[Marketing] Junhong Chu (Hong Kong University) — Apr 29 | Seeing Green Without Buying Green: Evidence from Amazon's Climate Pledge Friendly Program
- SKKGSB
- Hit480
- 2026-04-24
Speaker: Professor Junhong Chu (Hong Kong University)
Title: Seeing Green Without Buying Green: Evidence from Amazon's Climate Pledge Friendly Program
Date: Wednesday, April 29, 2026
Time: 4:30 PM – 5:50 PM
Venue: 90402
Abstract
The authors evaluate consumer responses to and the financial viability of corporate environmental initiatives using Amazon’s Climate Pledge Friendly (CPF) program, partnering with a leading Amazon seller which also operates a direct-to-consumer website. Using both within-platform and cross-platform propensity-score-weighted difference-in-differences designs, they estimate the CPF’s causal effects across stages of the purchase funnel and examine the mechanisms.

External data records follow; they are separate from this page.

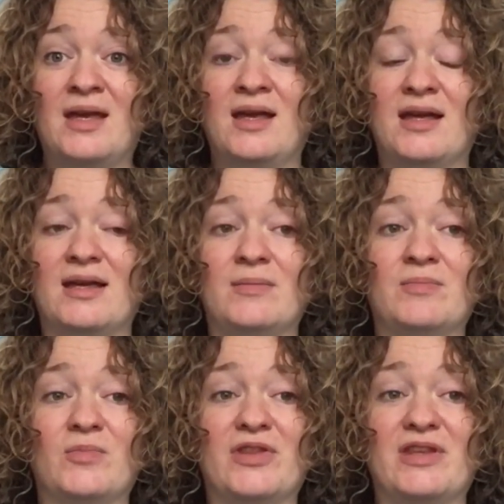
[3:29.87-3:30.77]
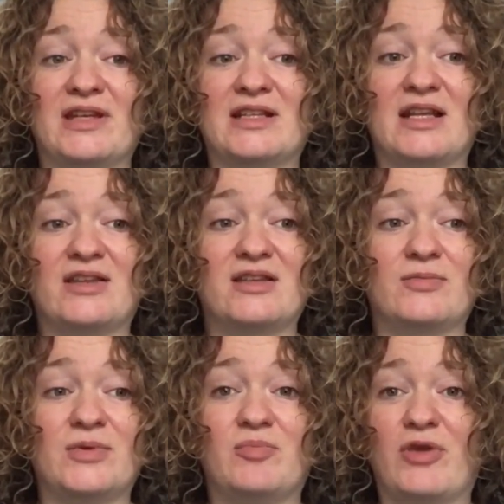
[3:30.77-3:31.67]
One thing and another
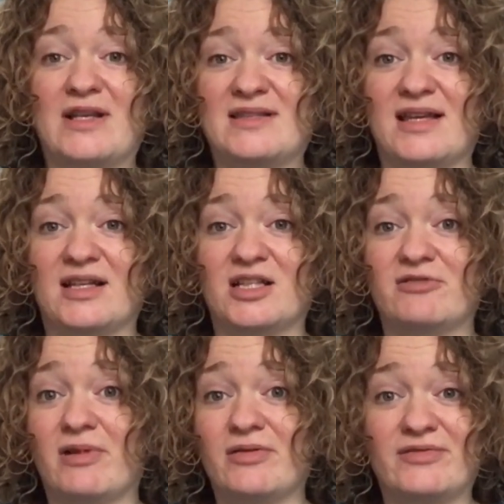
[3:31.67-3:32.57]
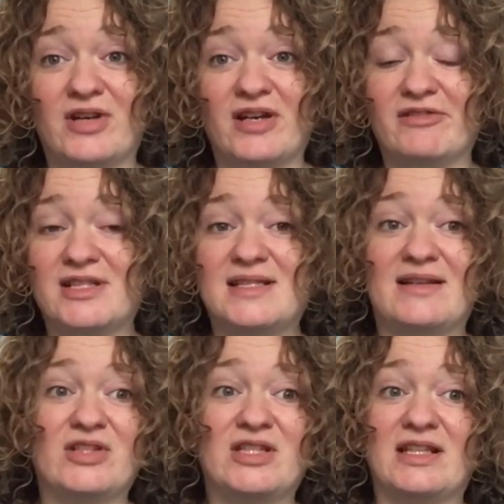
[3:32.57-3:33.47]
with Brexit and coronavirus and
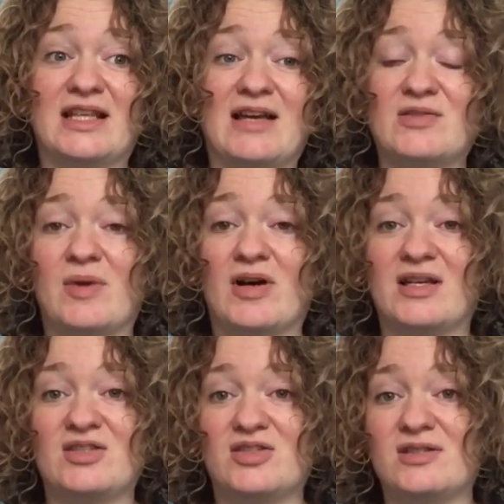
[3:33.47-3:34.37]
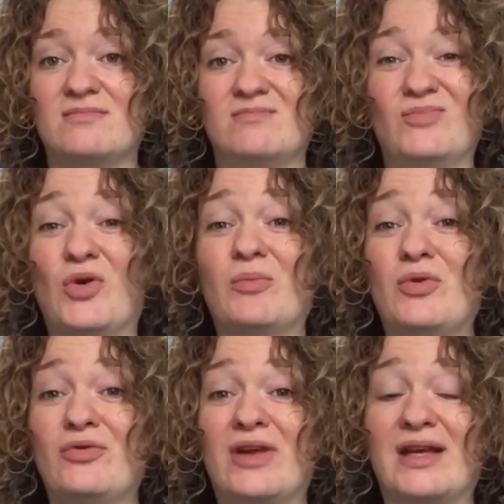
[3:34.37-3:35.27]
everything, the house market's just not
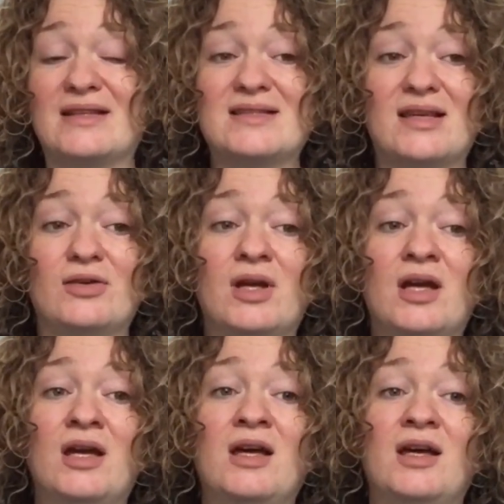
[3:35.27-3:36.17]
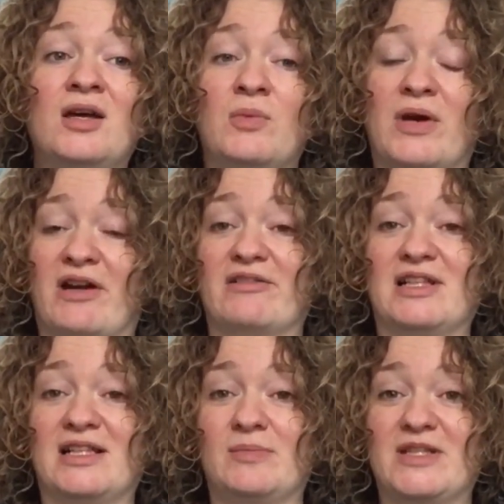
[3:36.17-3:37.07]
moving. So we're
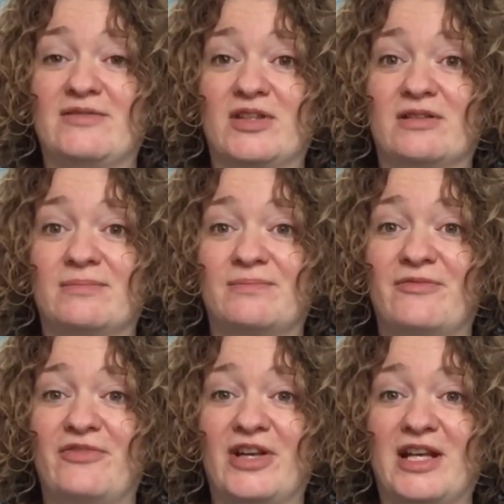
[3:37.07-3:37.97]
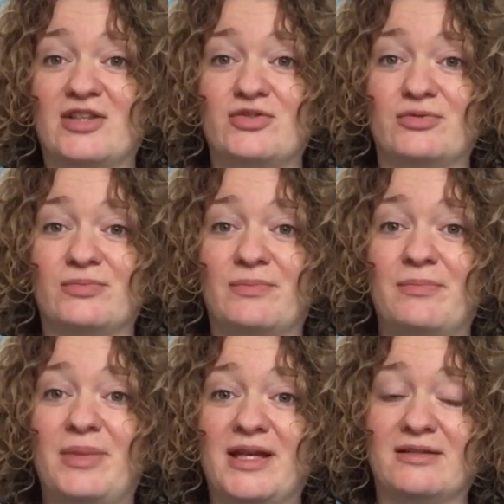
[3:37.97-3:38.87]
currently in a bit of a financial
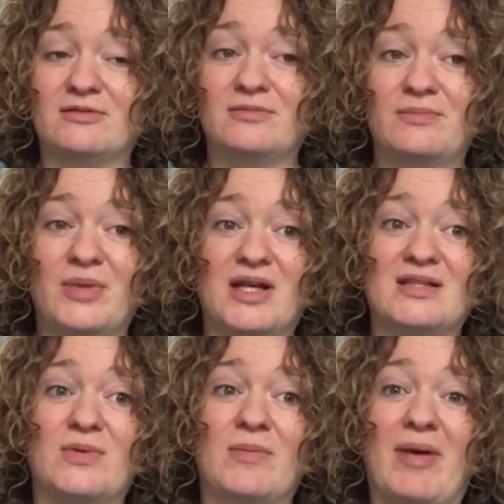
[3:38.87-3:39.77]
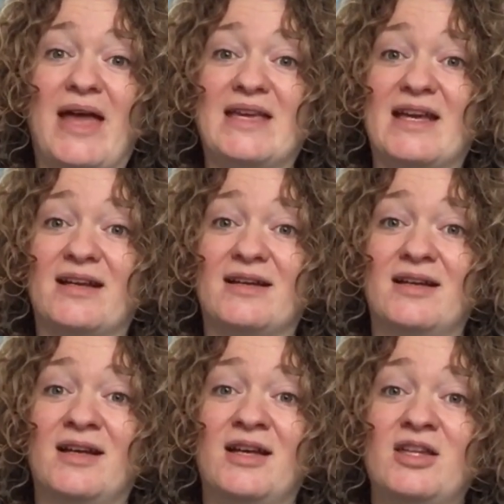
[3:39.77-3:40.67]
pickle because we're paying
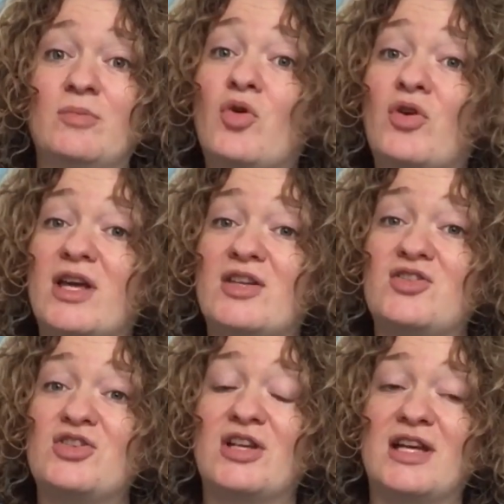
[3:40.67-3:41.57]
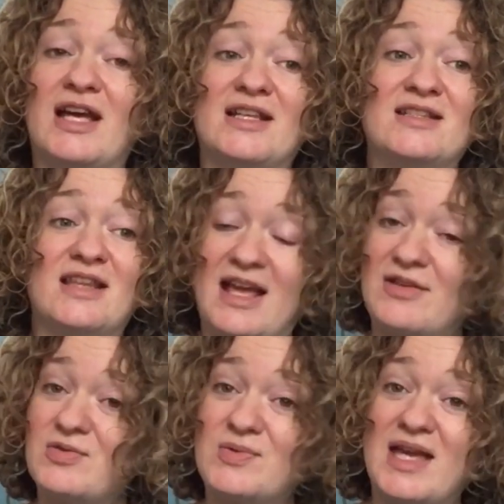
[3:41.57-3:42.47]
the mortgage and the
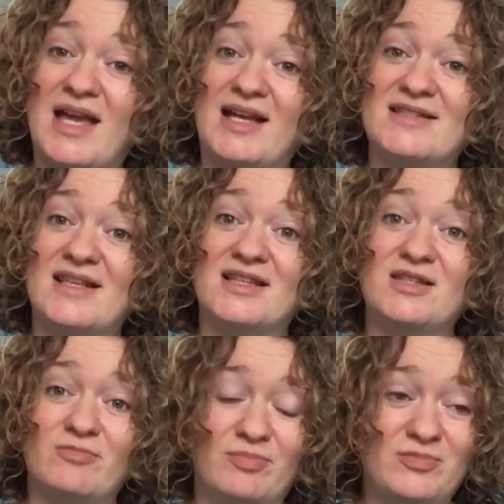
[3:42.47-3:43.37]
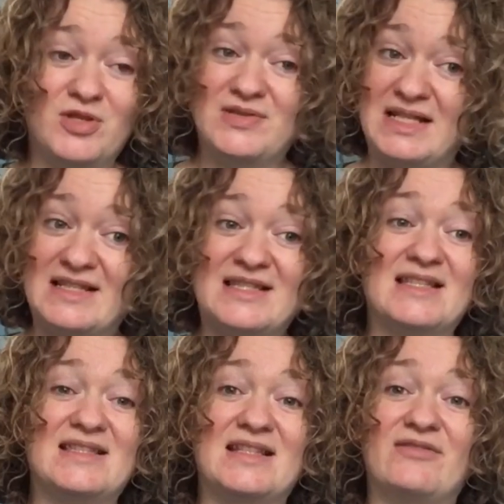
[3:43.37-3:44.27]
council tax and the
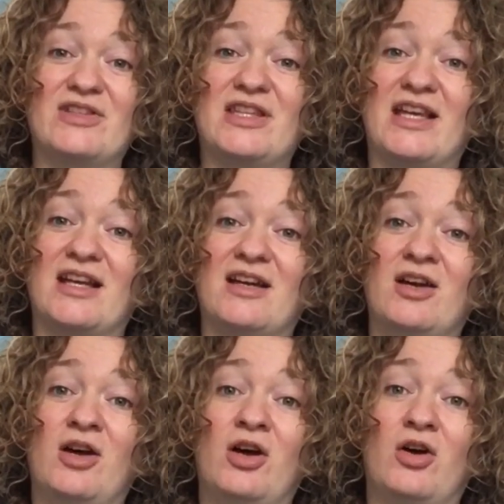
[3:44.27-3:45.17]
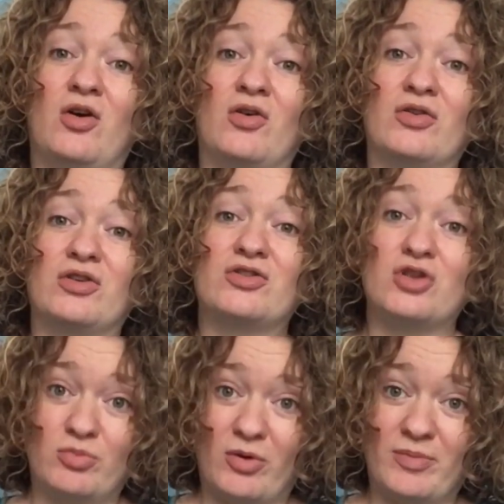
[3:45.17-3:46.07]
utilities and everything on
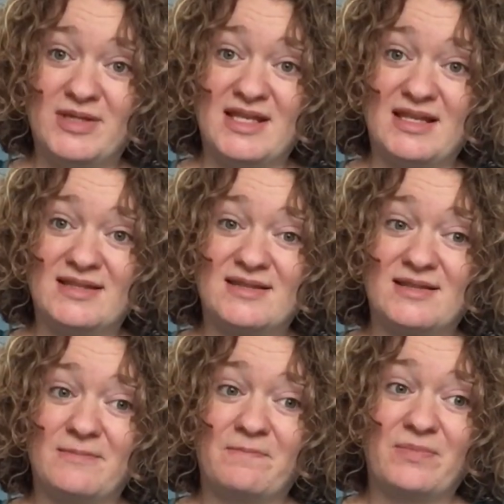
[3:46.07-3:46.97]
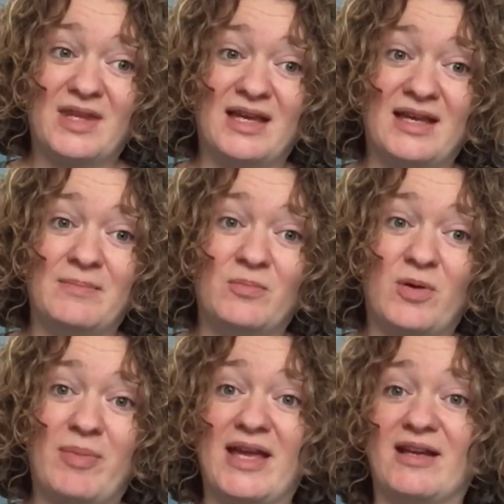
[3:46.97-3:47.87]
2 properties. We're
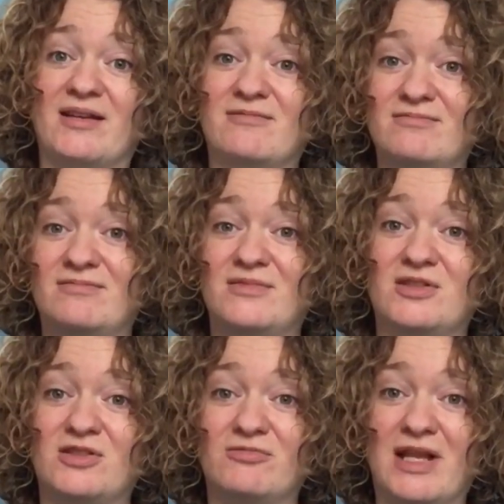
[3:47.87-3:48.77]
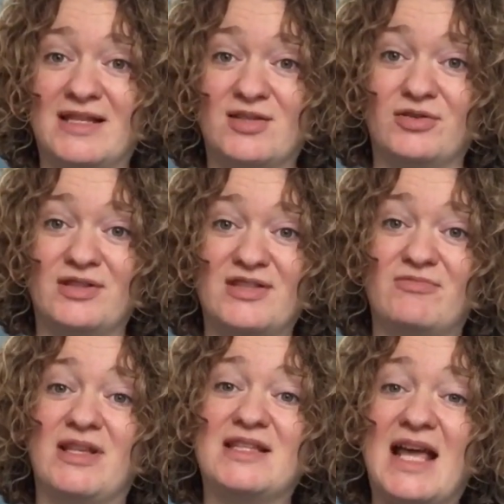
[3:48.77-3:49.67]
paying the rent on this
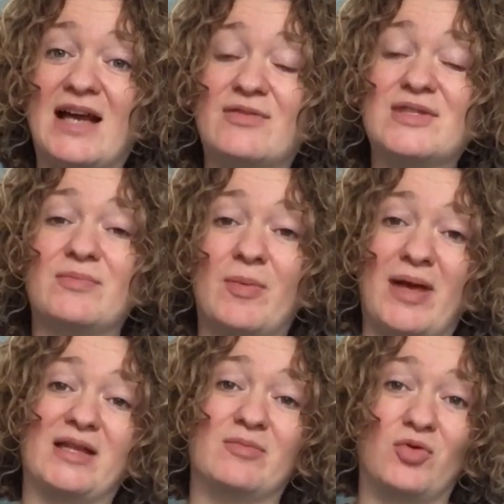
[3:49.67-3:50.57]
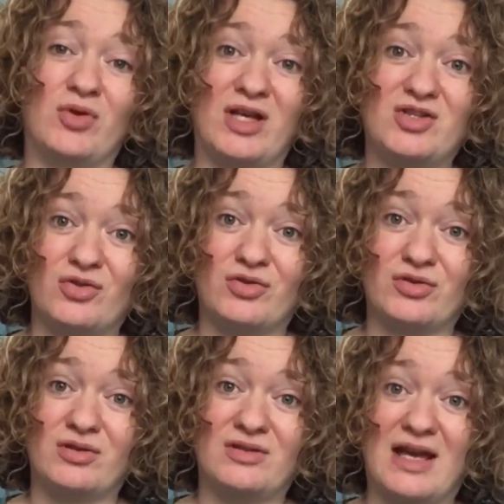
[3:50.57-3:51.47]
rented house, and we're paying the mortgage
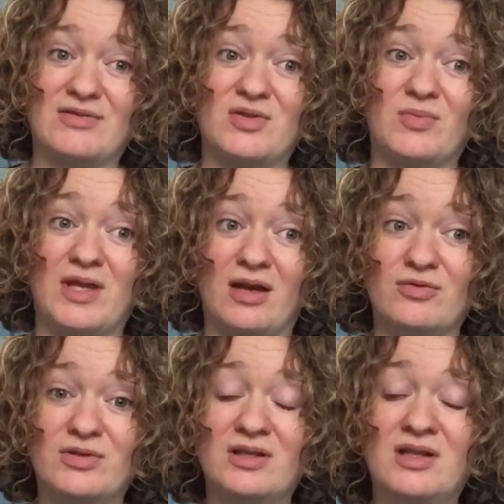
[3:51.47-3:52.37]
on the house that we own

They find that CPF significantly increases product page visits and order quantity, but not conversion rates, indicating that higher order volumes arise primarily through expanded exposure, not improved purchase likelihood. These patterns suggest that consumers value environmental attributes little at purchase. Consistent with this interpretation, they find that the traffic effect is driven by visual attention: The badge’s traffic-boosting impact attenuates as it becomes more prevalent in a category. In contrast, even with clearer environmental messaging, the badge does not increase purchase likelihood after page visit. Translating these effects into a product-level cost–benefit analysis and aggregating the results to the category level, the authors find that only one category exhibits statistically significant positive net profit. The results highlight the difficulty of turning sustainability-driven attention into profits and underscore the importance of category context in shaping the effectiveness of environmental labeling programs.